Namoro est duo formé par Bili Bellegarde, figure du cabaret Madame Arthur, et Mascare, performeuse et dresseuse de machines. L’univers de la paire convoque électro, poésie, colère et amour et bien d’autres choses encore. On y entend du fluet prenant, des saturations bienvenues et au delà de tous ces éléments, une identité propre qui accroît l’intérêt de ce Cassia Popée qui est le premier album des deux dames. En attendant le vinyl, prévu pour juin, Atypeek Music donne vie à la version numérique. Dance in the dyke bidouille déjà avantageusement: synthés 80’s, recoins dark, poème lunaire et amoureux, agitation « élec-indus » à la manière d’une Camilla Sparksss en constituent la texture. Le début est d’emblée accrocheur, décalé. Alors continuons, on ne peut que se féliciter d’avoir un album hors-cadre à s’envoyer. Magny, entre salace épars et riffs crus à la Battant, saccade ses sons, clame un poème à nouveau racé. Ca se confirme, Namoro n’est pas un projet rangé. Les voix se croisent, leur effet est certain. On passe ensuite à Wake up call, groovy et haché, qui étend le champ musical d’un opus étonnant. On pourra penser à Sexy Sushi, Mansfield.TYA, Eurythmics comme nommé sur le Bandcamp du duo, ou encore à la Camilla citée plus haut. A l’arrivée, c’est bel et bien Namoro qui définit son territoire.
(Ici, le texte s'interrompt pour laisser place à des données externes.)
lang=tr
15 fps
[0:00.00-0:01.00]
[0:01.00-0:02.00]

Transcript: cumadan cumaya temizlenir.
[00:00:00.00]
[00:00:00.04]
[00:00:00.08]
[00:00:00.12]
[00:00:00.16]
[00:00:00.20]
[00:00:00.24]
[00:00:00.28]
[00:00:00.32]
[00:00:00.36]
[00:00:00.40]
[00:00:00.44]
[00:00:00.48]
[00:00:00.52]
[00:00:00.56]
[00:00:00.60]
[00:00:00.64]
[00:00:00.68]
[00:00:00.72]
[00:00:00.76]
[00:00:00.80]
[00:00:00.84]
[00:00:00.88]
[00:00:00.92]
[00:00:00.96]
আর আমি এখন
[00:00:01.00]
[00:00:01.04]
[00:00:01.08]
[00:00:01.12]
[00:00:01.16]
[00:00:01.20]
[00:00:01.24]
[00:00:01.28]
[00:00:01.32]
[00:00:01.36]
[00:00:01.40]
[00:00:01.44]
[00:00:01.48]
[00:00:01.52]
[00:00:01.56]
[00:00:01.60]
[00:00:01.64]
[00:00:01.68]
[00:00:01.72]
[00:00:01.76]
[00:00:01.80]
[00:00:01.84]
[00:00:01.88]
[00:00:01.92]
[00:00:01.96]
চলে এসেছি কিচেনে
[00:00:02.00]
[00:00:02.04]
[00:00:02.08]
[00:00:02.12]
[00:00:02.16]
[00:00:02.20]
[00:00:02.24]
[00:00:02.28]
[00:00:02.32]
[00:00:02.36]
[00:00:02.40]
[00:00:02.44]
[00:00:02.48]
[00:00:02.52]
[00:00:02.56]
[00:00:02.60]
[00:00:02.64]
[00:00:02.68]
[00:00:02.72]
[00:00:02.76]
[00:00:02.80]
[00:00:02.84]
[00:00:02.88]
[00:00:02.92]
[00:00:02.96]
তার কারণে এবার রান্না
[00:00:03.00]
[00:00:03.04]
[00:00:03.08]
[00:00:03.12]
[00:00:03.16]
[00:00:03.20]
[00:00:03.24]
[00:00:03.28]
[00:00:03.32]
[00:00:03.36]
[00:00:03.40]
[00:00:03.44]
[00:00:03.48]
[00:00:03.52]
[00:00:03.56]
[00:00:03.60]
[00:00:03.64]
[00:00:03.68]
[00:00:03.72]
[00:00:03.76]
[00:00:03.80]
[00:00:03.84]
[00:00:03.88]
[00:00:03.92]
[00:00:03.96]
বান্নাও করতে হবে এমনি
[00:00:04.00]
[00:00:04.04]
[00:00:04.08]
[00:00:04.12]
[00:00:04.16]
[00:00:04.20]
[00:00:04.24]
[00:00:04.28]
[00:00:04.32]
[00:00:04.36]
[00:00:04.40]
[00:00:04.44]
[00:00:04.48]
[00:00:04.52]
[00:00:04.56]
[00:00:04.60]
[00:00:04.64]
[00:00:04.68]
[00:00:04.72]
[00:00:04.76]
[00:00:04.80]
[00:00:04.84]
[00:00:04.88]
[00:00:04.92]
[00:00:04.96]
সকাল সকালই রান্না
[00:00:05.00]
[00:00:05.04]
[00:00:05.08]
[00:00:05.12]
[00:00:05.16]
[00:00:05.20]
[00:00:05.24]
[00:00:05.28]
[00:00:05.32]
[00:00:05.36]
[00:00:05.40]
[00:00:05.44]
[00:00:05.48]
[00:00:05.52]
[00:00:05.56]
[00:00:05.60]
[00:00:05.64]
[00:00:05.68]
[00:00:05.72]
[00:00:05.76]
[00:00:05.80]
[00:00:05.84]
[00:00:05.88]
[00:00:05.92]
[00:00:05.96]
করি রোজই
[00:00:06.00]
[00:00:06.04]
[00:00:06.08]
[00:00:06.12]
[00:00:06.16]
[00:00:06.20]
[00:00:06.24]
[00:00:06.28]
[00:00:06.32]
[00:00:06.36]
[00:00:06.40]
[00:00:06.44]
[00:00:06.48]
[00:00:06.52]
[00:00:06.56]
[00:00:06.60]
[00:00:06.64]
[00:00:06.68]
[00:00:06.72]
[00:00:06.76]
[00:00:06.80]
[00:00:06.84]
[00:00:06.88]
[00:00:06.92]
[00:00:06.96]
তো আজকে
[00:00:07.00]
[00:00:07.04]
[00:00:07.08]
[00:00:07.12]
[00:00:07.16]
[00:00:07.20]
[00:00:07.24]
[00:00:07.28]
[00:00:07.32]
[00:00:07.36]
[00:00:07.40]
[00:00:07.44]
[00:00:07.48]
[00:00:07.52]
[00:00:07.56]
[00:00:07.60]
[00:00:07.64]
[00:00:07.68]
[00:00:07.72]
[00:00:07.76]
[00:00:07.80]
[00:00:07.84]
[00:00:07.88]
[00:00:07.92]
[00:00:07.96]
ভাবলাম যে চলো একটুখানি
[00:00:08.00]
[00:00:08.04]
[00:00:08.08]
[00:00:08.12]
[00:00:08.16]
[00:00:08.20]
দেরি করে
Les Guérillères, d’abord susurré, jette une chape sombre, céleste, au jet psyché. Le jeu sur les voix nous laisse sans voix, le climat, à nouveau, se fait trouble et dérangé. L’issue est excellente, une fois encore. Des rythmes marquants animent le tout, En forme de diamant obsède de par ses boucles. Pour le coup c’est à Maman Kusters, autre paire mais brestoise et masculine, que l’essai de haute volée me fait penser. Génie des textes, insoumission d’un registre inclassable font qu’à l’écoute, on frétille de plaisir. De joie d’avoir pu dénicher un album personnel, folie-ment dansant et inventif. De quoi se trémousser dans le noir, dans la lumière blafarde d’une époque pas très claire. Il nous reste, heureusement, pour y résister, Cassia Popée. Un échappatoire, un abri anti-quotidien. Intermède sonne ludique, expérimental aussi. Il invite un chant « de mec » répétitif, prend des airs dark-wave triturés un brin indus. Bien mieux qu’un simple intermède, à vrai dire. Echos se fait lui oriental, il embarque ailleurs et marie les chants, pond des sons en spirales complètement psychiatriques. Excellentissime. Dix mille yeux, à sa suite, nous sert une trame spatiale et cadencée. Des bruits, aussi, vrillés, psychotropes.
Mazette, z’ont fait fort ces deux-là! Au plaisir (ce serait donc fini? Ah non, trois titres restent au menu) est une forme de drone serti de sonorités dingues. On est ici dans les sphères de l’imagination sonique, du mot imagé, du texte élevé. Hyène soeur de louve riffe cru, l’hybride musical de Namoro ne connait pas d’égal. De mon côté, à l’heure du thé du matin, mon élixir porte son nom. Source de jouissance (il n’y a qu’à écouter de façon attentive, pour s’en imprégner, ce Hyène soeur haletant), Cassia Popée est un OVNI musical qu’on ne laissera pas filer. Amour courant, au son d’une électro tarée et speedée aux riffs détournés, avant de se faire plus convulsif, se distingue. Voix floutées, atmosphère perchée et tapageuse engendrent une adhésion définitive. C’est alors le bien nommé Fermeture, aux nappes derechef tourmentées, nuptiales et versatiles, qui met fin aux festivités. Le genre est, on s’y attendait, sans genre précis mais pétri de style et d’ingéniosité. Les Dames ratissent large, pour au final fonder LEUR son. Définitif. Bili Bellegarde et Mascare, dans un entrelac de sons et de mots envoûtants, alliés avec brio, frappent fort et déraisonnent merveilleusement.
Notons pour finir que les clips de Namoro, en phase avec ses compositions, valent eux aussi le détour. Mieux que ça, ils font partie de ceux qu’on matera sans relâche, à l’image d’un Cassia Popée qui, à chaque écoute consentie, dévoile de nouveaux trésors sonores et verbaux. Addictif, cinglé et hautement individuel, voilà un disque qu’il s’agit de s’offrir quel que soit le support choisi, afin d’en explorer fiévreusement les nombreux recoins déviants et termes inspirés.